Martha Hallybread has lived for more than four decades in her beloved coastal village of Cleftwater. She has served her good and kindly master, Christopher ‘Kit’ Crozier, now married to pregnant Agnes, since he was a boy and is thankful that, despite her muteness, Kit has given her the dignity of work and a home. Everyone in Cleftwater knows Martha for her help and healing but one morning, the peaceful atmosphere of Master Kit’s home is shattered by the sinister arrival of
three local men who grab hold of the household’s bonny young cook Prissy and drag her away ‘like a heifer bound for the slaughterhouse.’ The witchfinder, Silas Makepeace, has been blazing a trail of destruction along the coast and now has Cleftwater in his sights. His arrival strikes fear into the heart of the community... within a day, women like Prissy are being captured and detained on spurious charges, setting in motion a ‘brutal, pitiless mechanism that would be neither stopped nor diverted.’Martha – who fears for her own life because of her muteness, and her herbal and midwifery skills – is a silent witness to the hunt and, powerless to protest, she is enlisted to search the accused women for ‘devil’s marks.’ Caught between suspicion and betrayal, Martha must choose between protecting herself or condemning Prissy and the other women of the village. In desperation, she ‘rouses’ a ‘poppet,’ a wax witching doll that she inherited from her late mother, in the hope that it will bring protection. But the doll’s true powers – powers that her mother warned her should be handled with care – are unknown and Martha harbours a terrible secret that could cost her own freedom. The tide is turning, time is running out... and the gallows are looming.

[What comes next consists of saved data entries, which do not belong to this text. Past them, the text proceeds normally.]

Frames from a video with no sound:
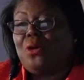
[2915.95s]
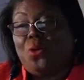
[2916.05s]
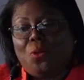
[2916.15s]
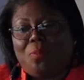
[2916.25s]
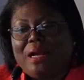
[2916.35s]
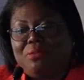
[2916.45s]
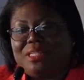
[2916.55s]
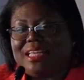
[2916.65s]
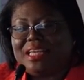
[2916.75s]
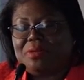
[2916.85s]
hope I
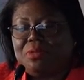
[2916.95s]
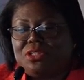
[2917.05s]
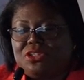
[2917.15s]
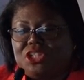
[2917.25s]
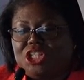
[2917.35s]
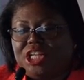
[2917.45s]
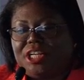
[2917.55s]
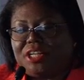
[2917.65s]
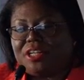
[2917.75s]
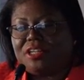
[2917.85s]
was able to
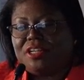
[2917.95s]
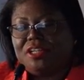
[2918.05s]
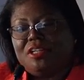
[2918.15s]
share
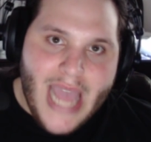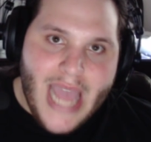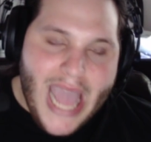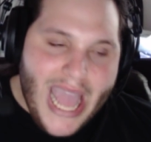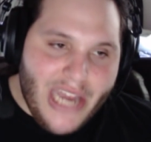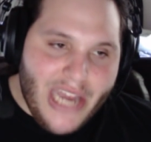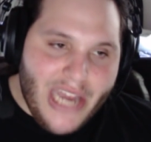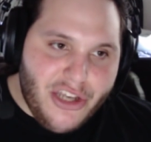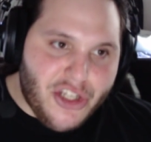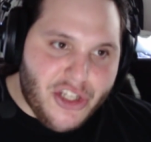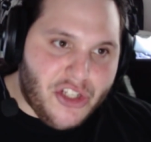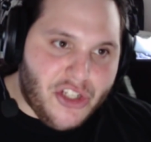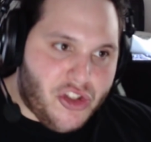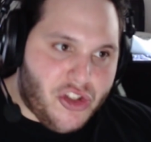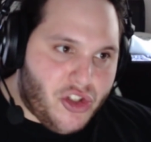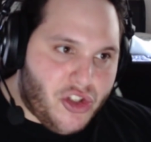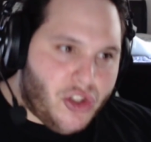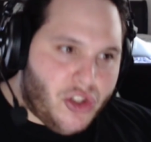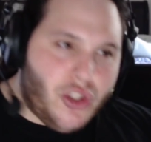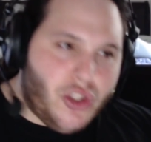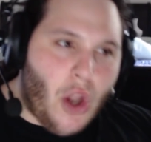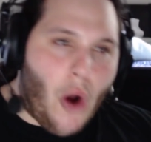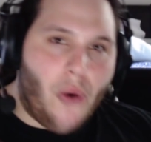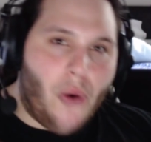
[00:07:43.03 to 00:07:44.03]
and just
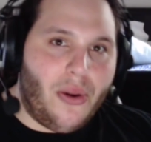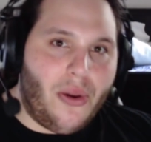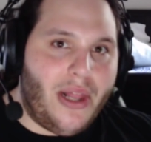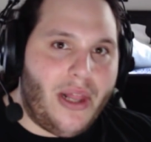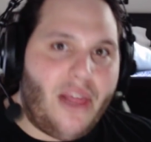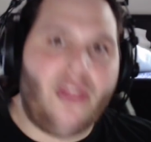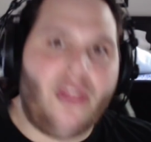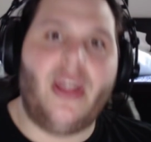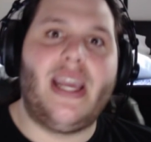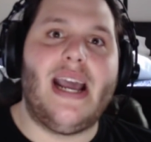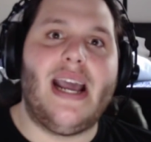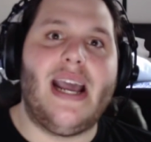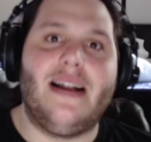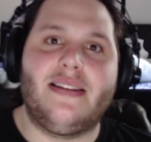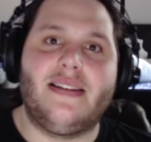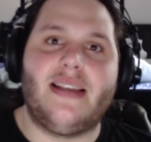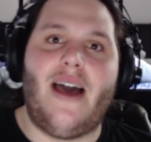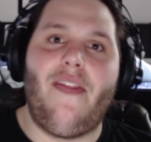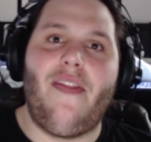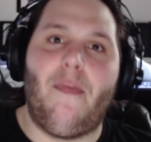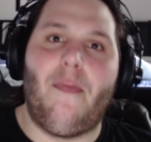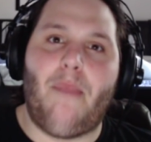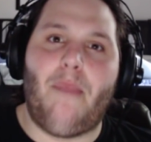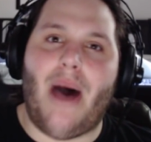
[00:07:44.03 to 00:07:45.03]
totally think
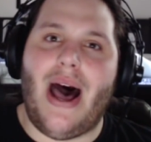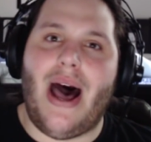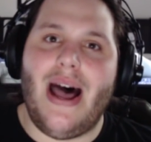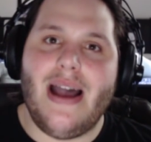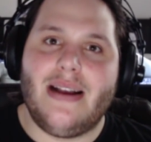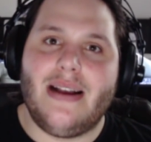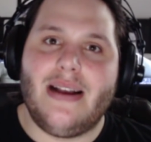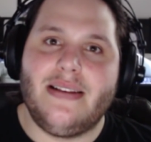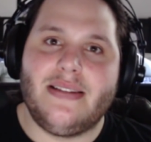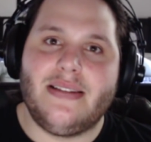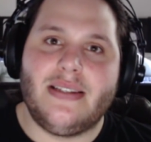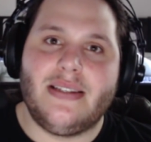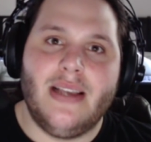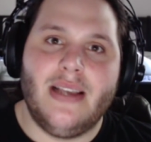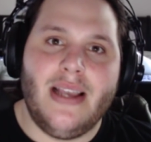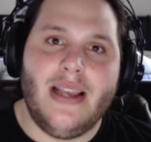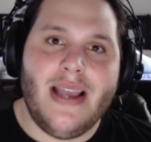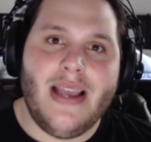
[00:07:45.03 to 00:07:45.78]
outside the box?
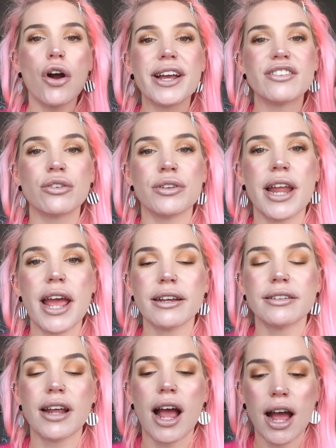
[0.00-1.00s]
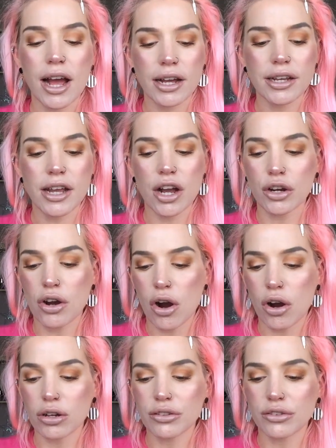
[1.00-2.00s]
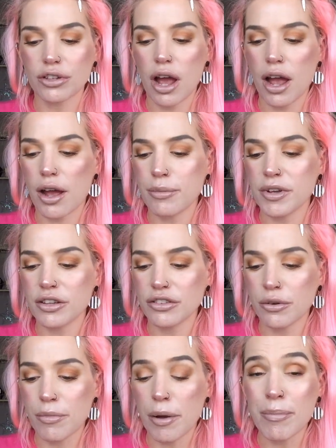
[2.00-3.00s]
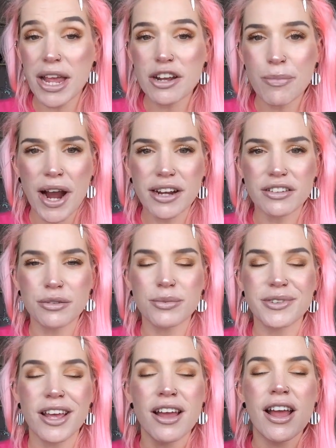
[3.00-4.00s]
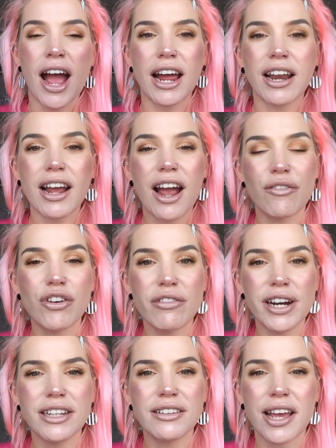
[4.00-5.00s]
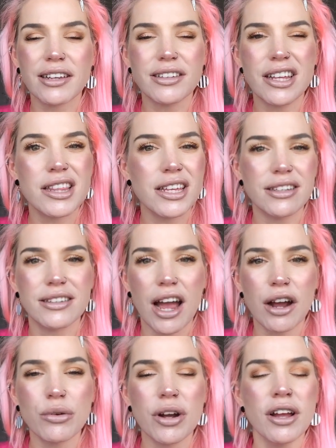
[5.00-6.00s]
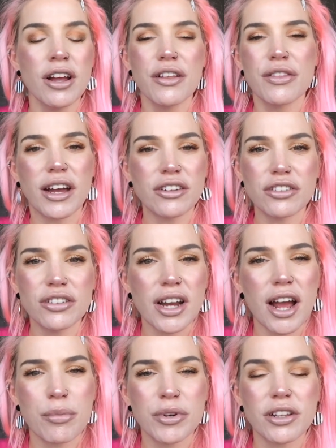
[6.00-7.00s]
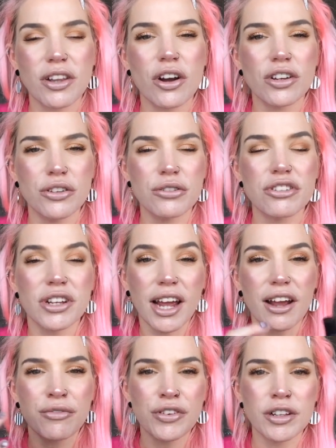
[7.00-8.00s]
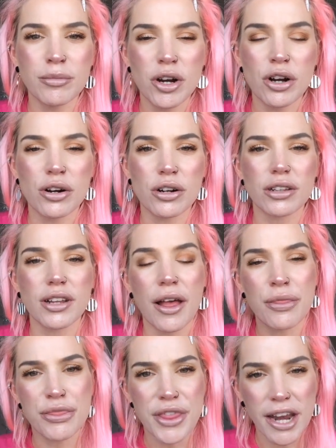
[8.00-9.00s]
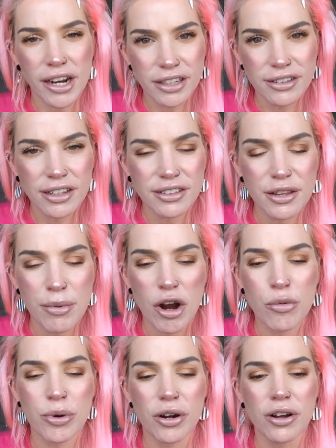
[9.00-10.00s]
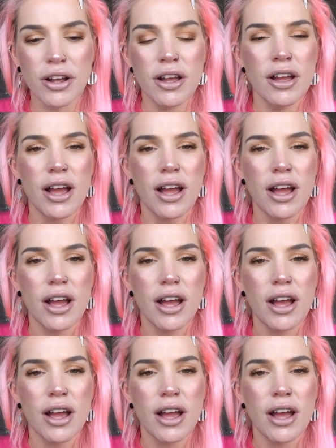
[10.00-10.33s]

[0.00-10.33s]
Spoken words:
Okay, so next I got some makeup items, and I have already tested these out. That doesn't happen a lot. Usually I film a haul and then I test them out, but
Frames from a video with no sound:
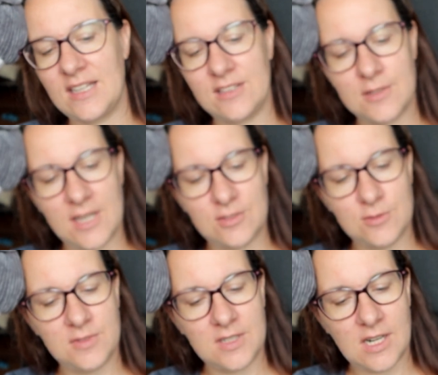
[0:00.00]
I tried
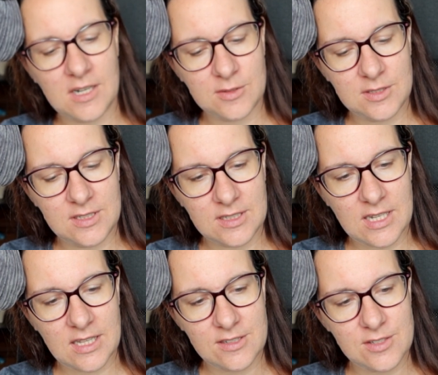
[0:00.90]
to figure out the
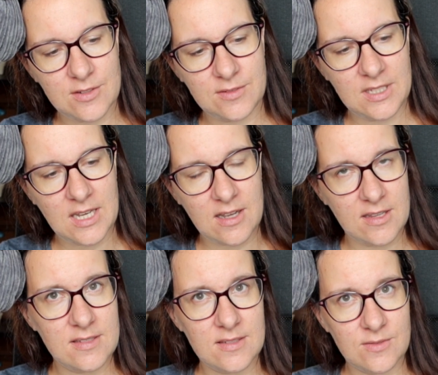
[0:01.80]
colors of the
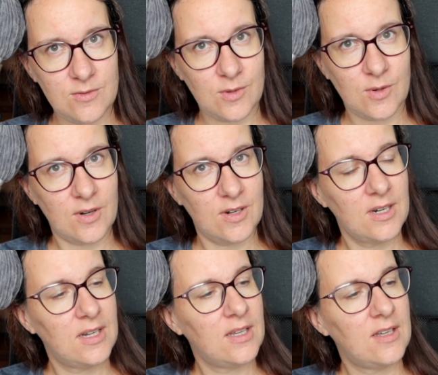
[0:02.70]
eyes for
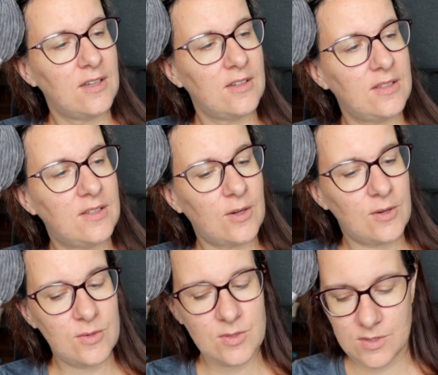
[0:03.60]

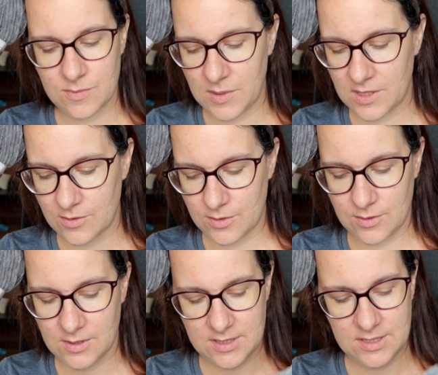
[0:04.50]
those, because
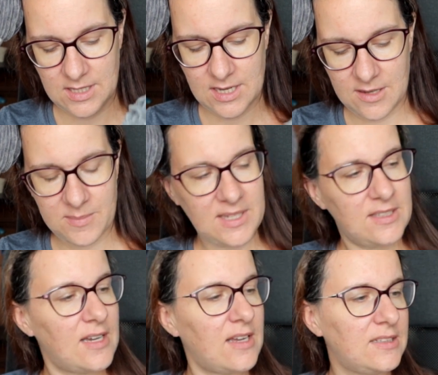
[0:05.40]
you'll see I
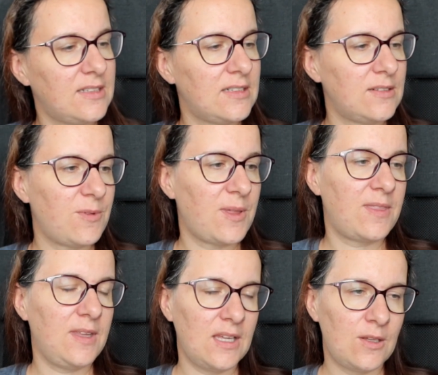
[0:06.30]
made other
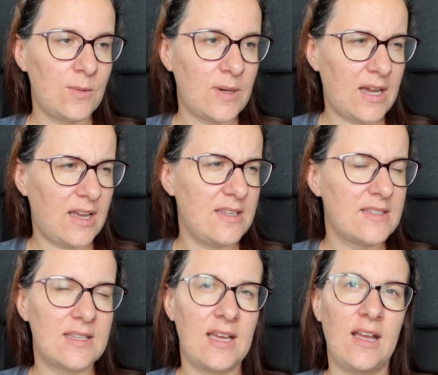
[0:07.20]
with yellow
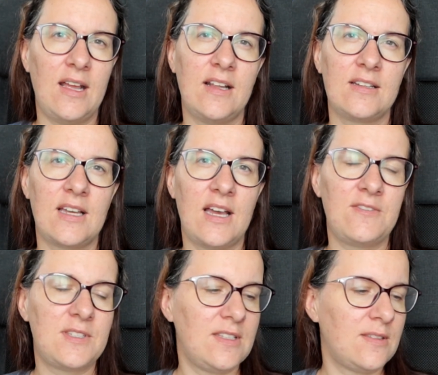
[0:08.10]
eyes, and
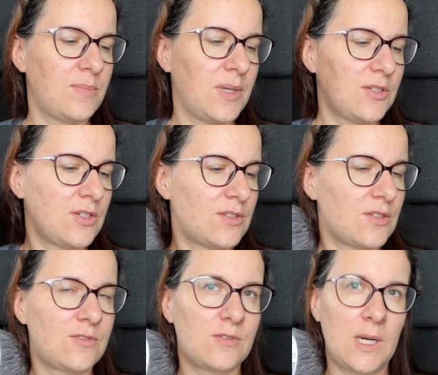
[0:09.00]
I've seen pictures
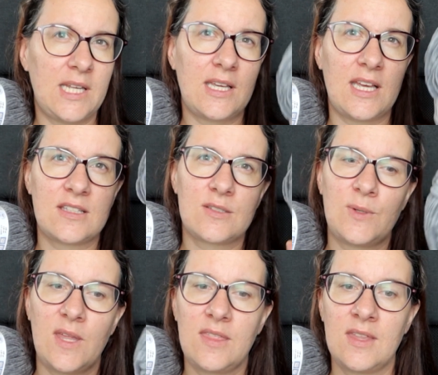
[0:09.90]
of gray cats
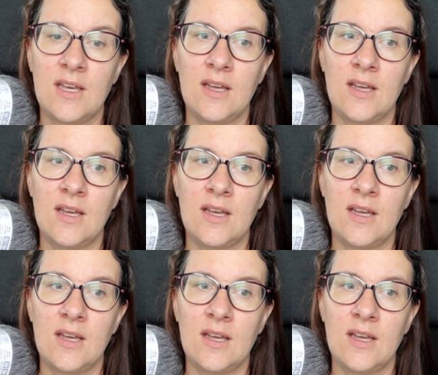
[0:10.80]
with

Meyer’s beautifully wrought prose brings Martha’s perilous world to vivid and visceral life as the terrors of witchfinder Silas Makepeace slowly but surely gather pace and envelop the women and goodwives of Cleftwater in a brutal maelstrom of interrogation, torture and death. Perceived blame for the vagaries of nature and illness – the coughing sickness that can’t be cured, dead hens, stillborn or disfigured babies, cows with ‘the bloat,’ winter storms, tragedies at sea – become a cause for female suspicion, leading to betrayal even among the best of friends.
And the fate of suspected witches lies solely in the hands of men... not just the alien witchfinder but the men of the village... the sons, husbands and brothers known to all and now caught up in a flurry of violent arrests, ‘uneasy with their task but fear making them needlessly aggressive.’ And trapped in the middle is Martha, her ‘silence’ empowering her to be a useful tool for the witchfinders, but also enabling her to take some control over the fate of the women... and thus endangering her own life.
Firmly entrenched in real history, The Witching Tide is
inevitably an emotional and intensely immersive reading experience, and all set
against the collision of superstition and religion, the folklore and intrinsic
rural ways of 17th century English life, and the atmospheric tides
and moods of the East Anglian coast. Haunting, harrowing and unflinching, and yet moving in its
portrayal of the extraordinary inner strength of persecuted women, Meyer’s impressive
debut promises to be one of this year’s best literary novels.